The OpenAIRE workshop ‘Open Peer Review: Models, benefits and limitations’ will take place in conjunction with the ELPUB 2016 Conference.
The workshop is aimed at publishers, journal editors, librarians, repository managers, researchers and all others who are interested in and/or dealing with new models of open peer review.
EIFL Open Access Programme manager Iryna Kuchma will attend the OpenAire workshop and the ELPUB 2016 Conference. She will co-present a paper titled, ‘Time to adopt: Librarians’ new skills and competency profiles’, with Birgit Schmidt, Pascal Calarco and Kathleen Shearer, at ELPUB 2016.
Digital networked technologies are reshaping scholarly communication, yet the predominant model of peer review remains the one which has been in place since the 1950s. As this model is subject to increasing criticism for being, for example, slow, unaccountable, wasteful of resources, and lacking in incentives, it makes sense to test and examine the ways in which new technologies enable new models of peer review.

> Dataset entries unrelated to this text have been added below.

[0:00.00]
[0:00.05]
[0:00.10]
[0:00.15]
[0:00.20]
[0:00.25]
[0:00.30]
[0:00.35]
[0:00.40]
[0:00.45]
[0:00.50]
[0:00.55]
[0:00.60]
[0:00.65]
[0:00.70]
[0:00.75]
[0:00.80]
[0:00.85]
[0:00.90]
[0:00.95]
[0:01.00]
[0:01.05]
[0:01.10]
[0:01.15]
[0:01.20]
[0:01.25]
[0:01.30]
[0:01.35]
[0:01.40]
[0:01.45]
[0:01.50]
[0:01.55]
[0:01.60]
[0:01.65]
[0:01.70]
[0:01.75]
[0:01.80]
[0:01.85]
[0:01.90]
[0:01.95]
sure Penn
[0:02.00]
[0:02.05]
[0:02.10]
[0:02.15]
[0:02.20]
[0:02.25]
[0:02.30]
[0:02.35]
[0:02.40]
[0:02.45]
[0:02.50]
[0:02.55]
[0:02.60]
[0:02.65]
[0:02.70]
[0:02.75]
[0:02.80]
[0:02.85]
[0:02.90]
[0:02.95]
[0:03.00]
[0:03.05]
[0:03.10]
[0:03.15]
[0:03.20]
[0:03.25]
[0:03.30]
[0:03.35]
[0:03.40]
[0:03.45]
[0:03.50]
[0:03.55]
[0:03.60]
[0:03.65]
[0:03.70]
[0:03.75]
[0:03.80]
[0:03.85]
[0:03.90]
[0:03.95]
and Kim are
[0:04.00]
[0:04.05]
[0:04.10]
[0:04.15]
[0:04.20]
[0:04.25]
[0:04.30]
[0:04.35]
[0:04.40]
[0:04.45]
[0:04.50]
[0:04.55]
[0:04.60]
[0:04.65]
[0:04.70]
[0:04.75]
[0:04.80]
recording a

Open Peer Review (OPR) is an umbrella term for a variety of models that have been implemented or proposed to address perceived deficiencies in traditional peer review. However, the academic literature around OPR remains scarce and chaotic, and the vocabulary used to describe OPR is often ill defined.
This workshop will bring together stakeholders to discuss OPR. It will equip participants with a fuller theoretical understanding of OPR models, a critical overview of the practical implementation of OPR models, and OPR’s place in the wider Open Science movement.